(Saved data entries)
*** Begin section ***

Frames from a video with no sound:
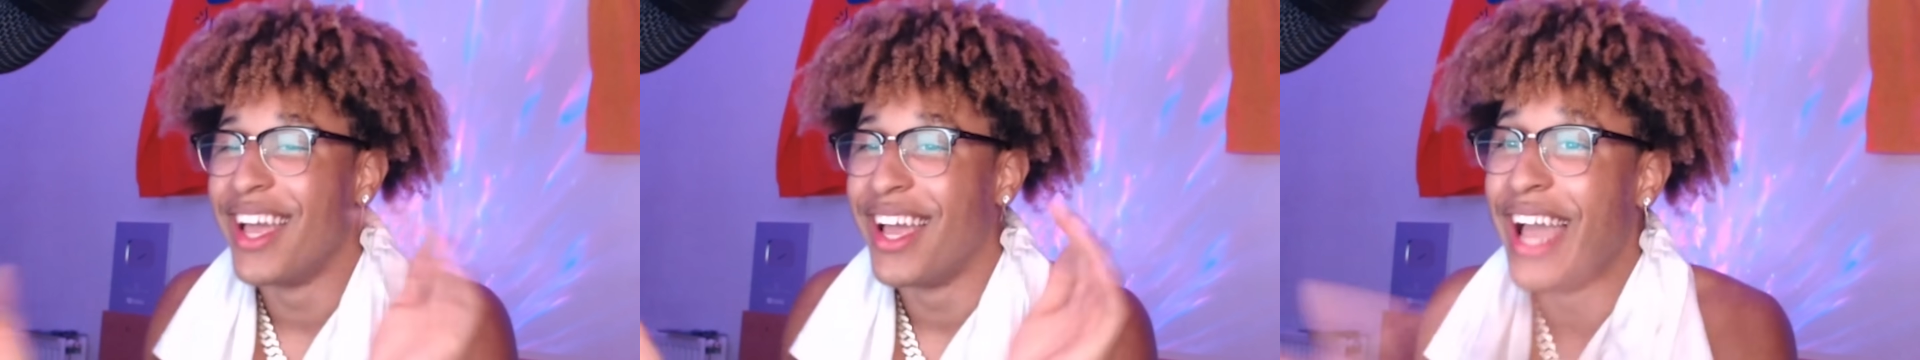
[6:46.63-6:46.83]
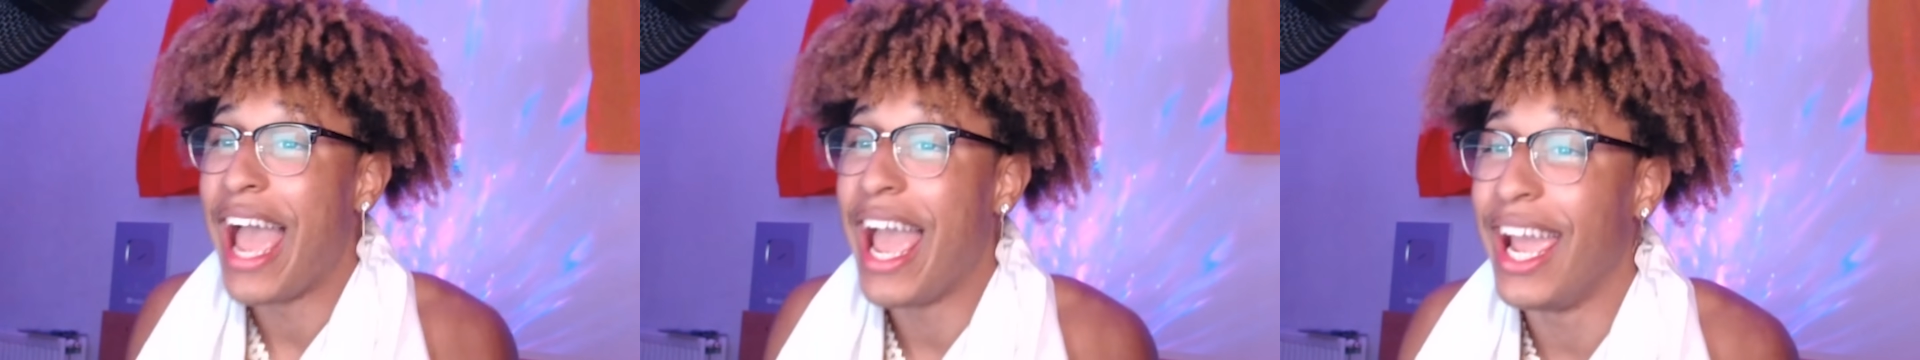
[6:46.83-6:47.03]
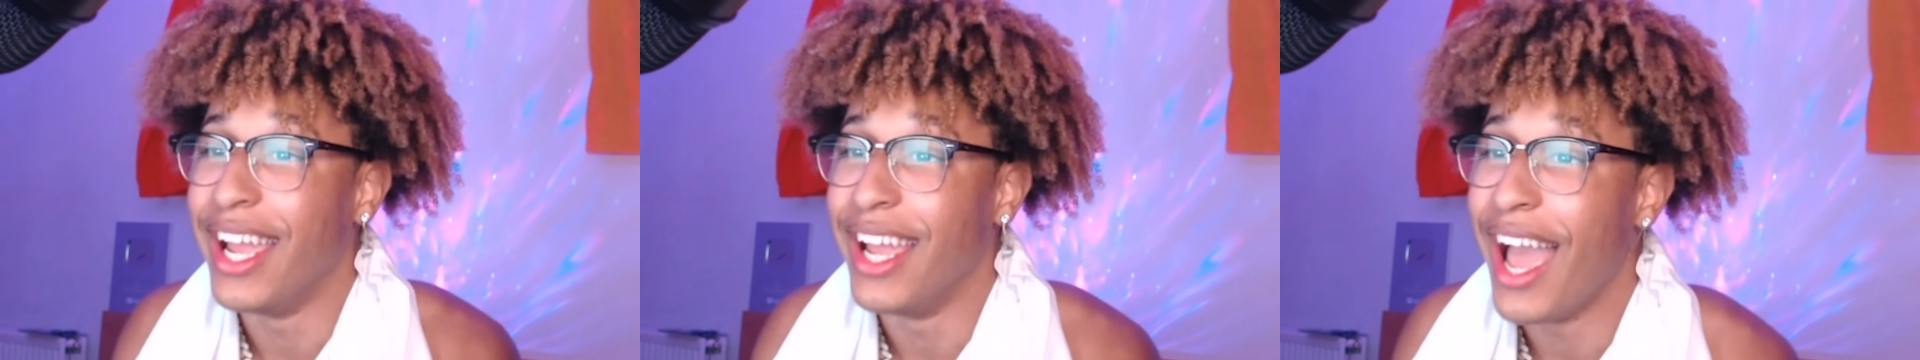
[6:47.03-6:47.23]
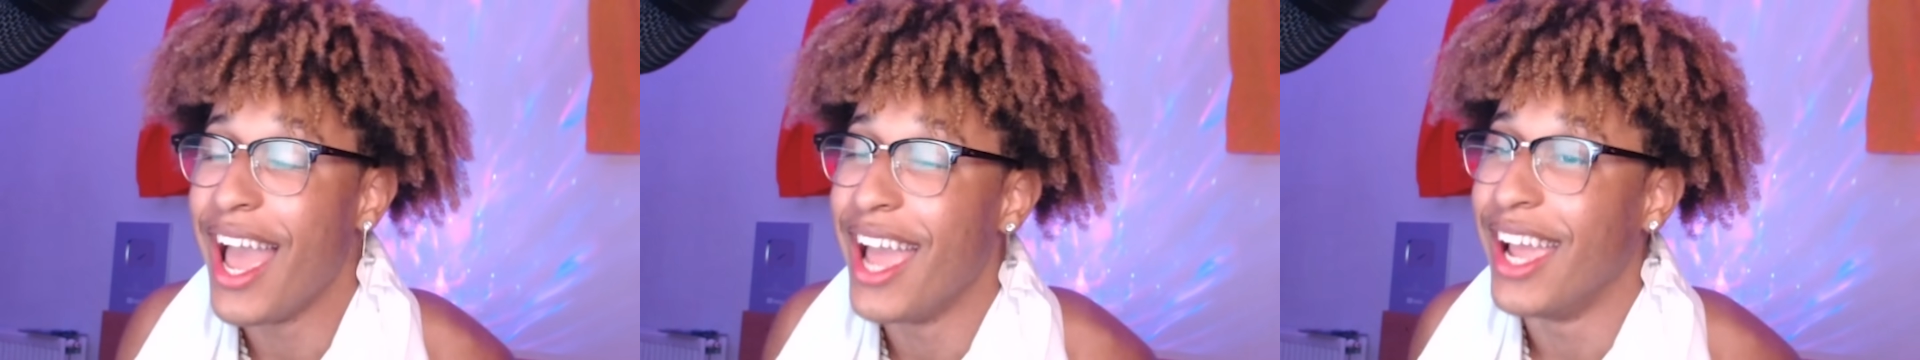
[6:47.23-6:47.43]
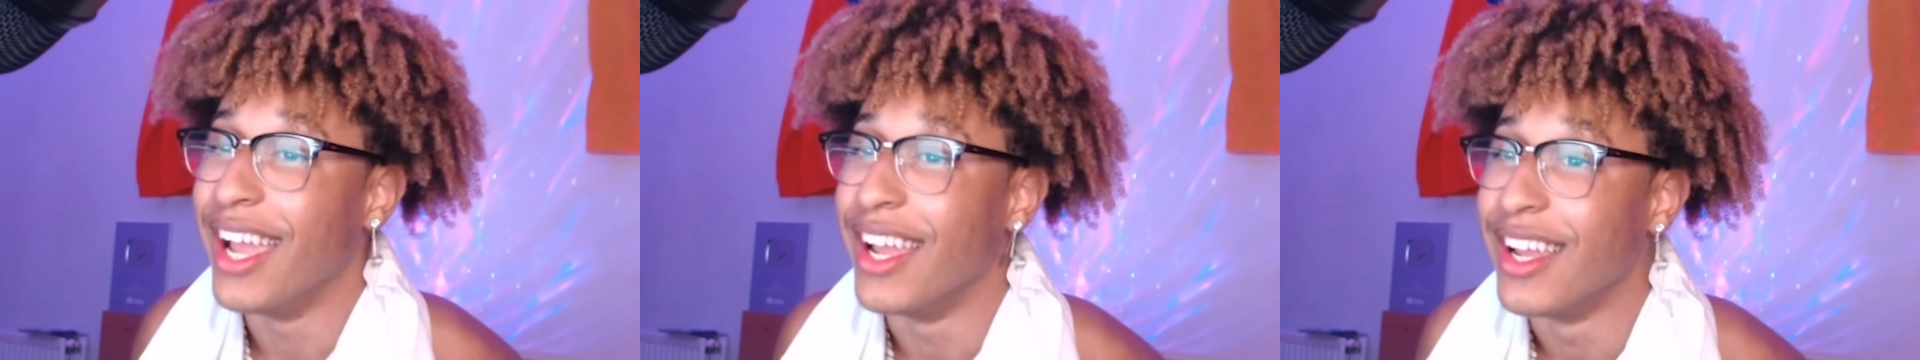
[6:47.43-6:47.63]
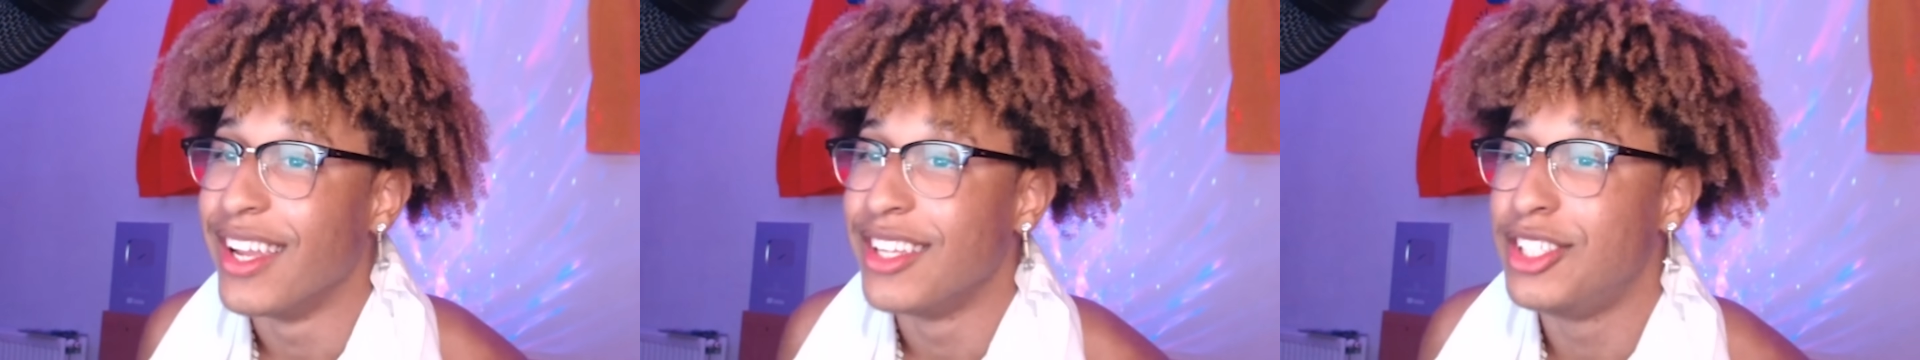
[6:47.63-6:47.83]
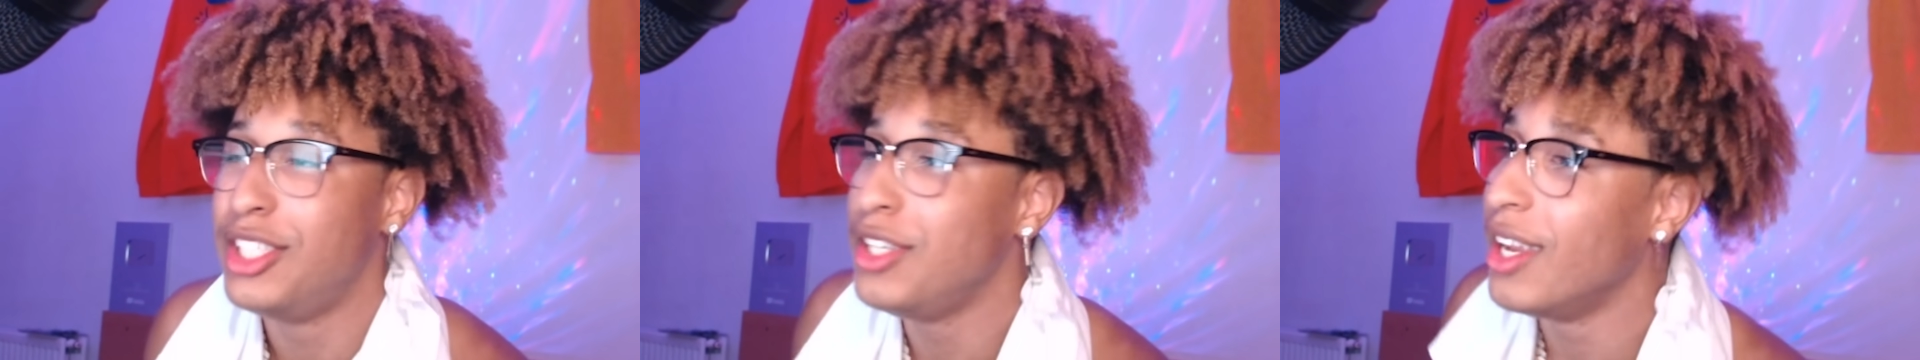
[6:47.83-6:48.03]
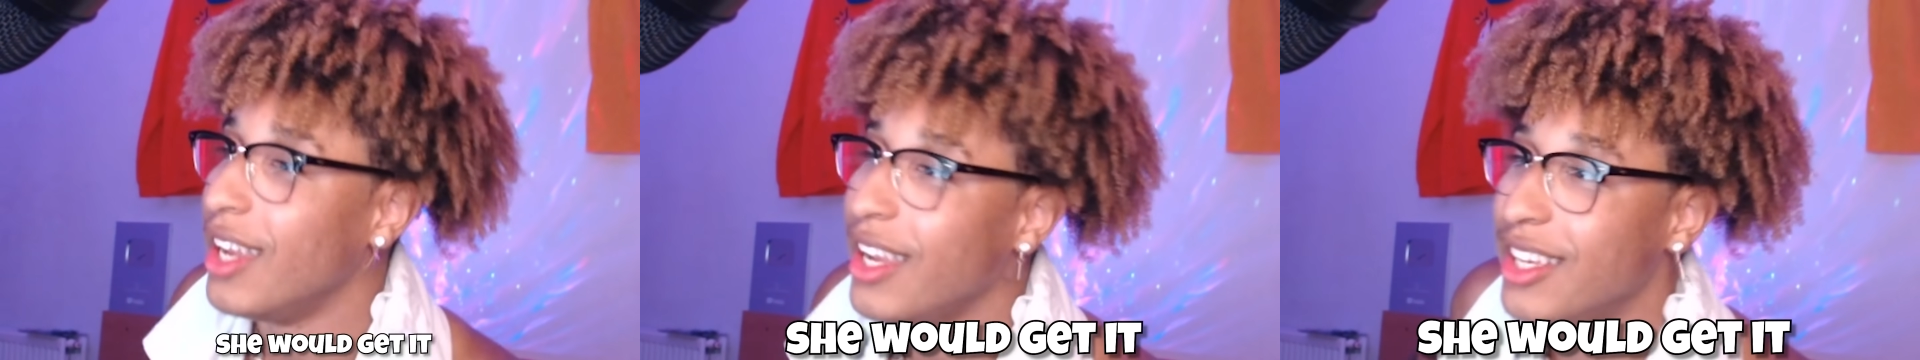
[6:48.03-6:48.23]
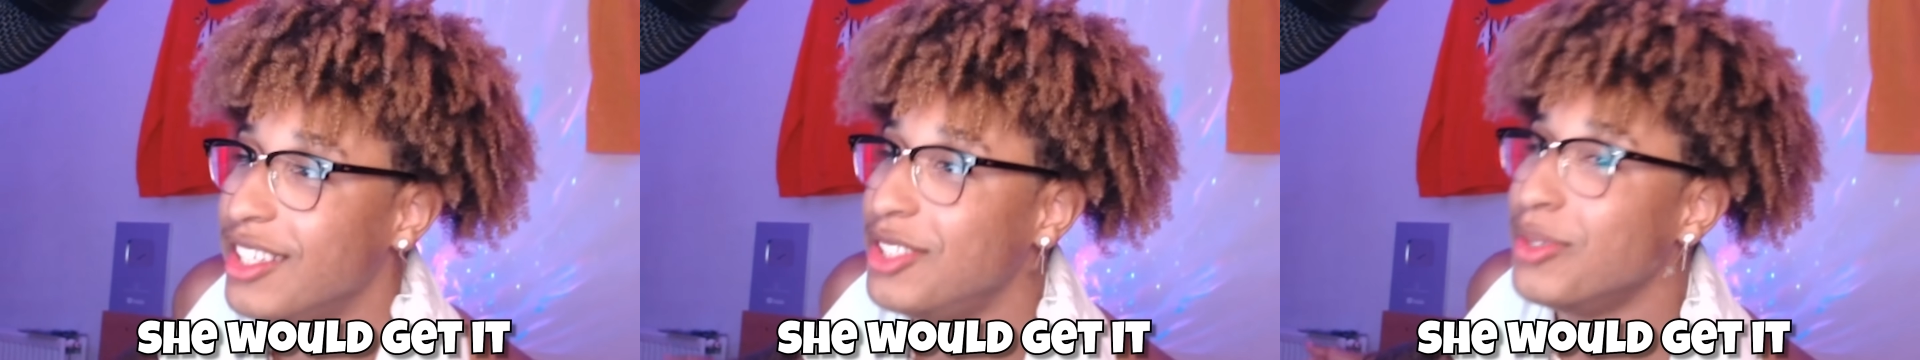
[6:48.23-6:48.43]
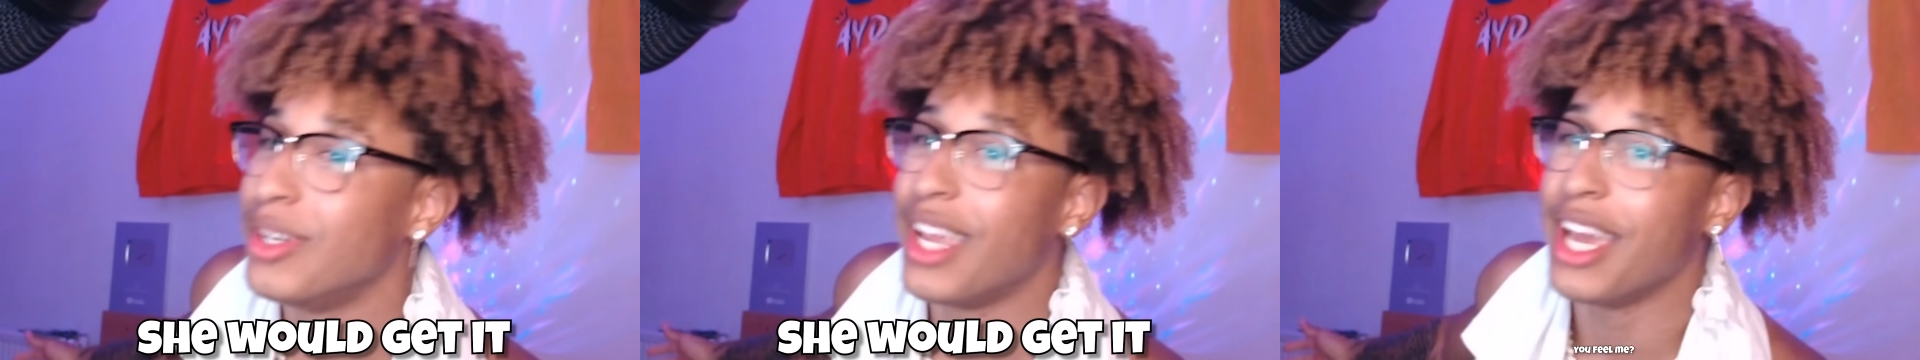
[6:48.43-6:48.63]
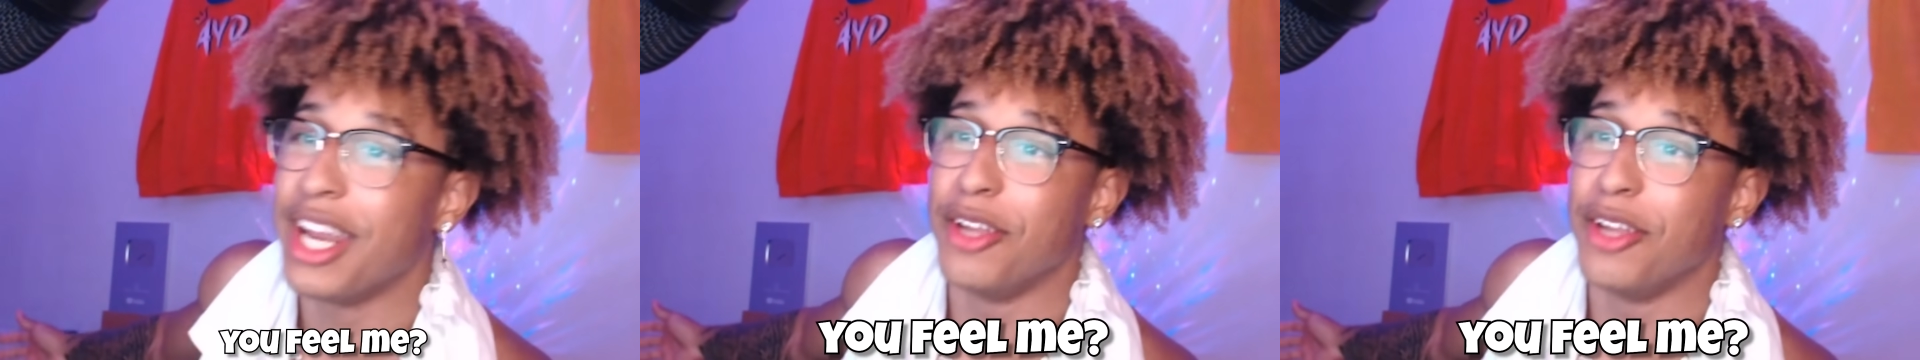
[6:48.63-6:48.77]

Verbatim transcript: hey, hey, she, hey, she'll get it. You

*** End section ***

In the copy, include every line of the records exactly and none of the images.

- _Result for this exercise_
Frames from a video with no sound:
[6:46.63-6:46.83]
[6:46.83-6:47.03]
[6:47.03-6:47.23]
[6:47.23-6:47.43]
[6:47.43-6:47.63]
[6:47.63-6:47.83]
[6:47.83-6:48.03]
[6:48.03-6:48.23]
[6:48.23-6:48.43]
[6:48.43-6:48.63]
[6:48.63-6:48.77]

Verbatim transcript: hey, hey, she, hey, she'll get it. You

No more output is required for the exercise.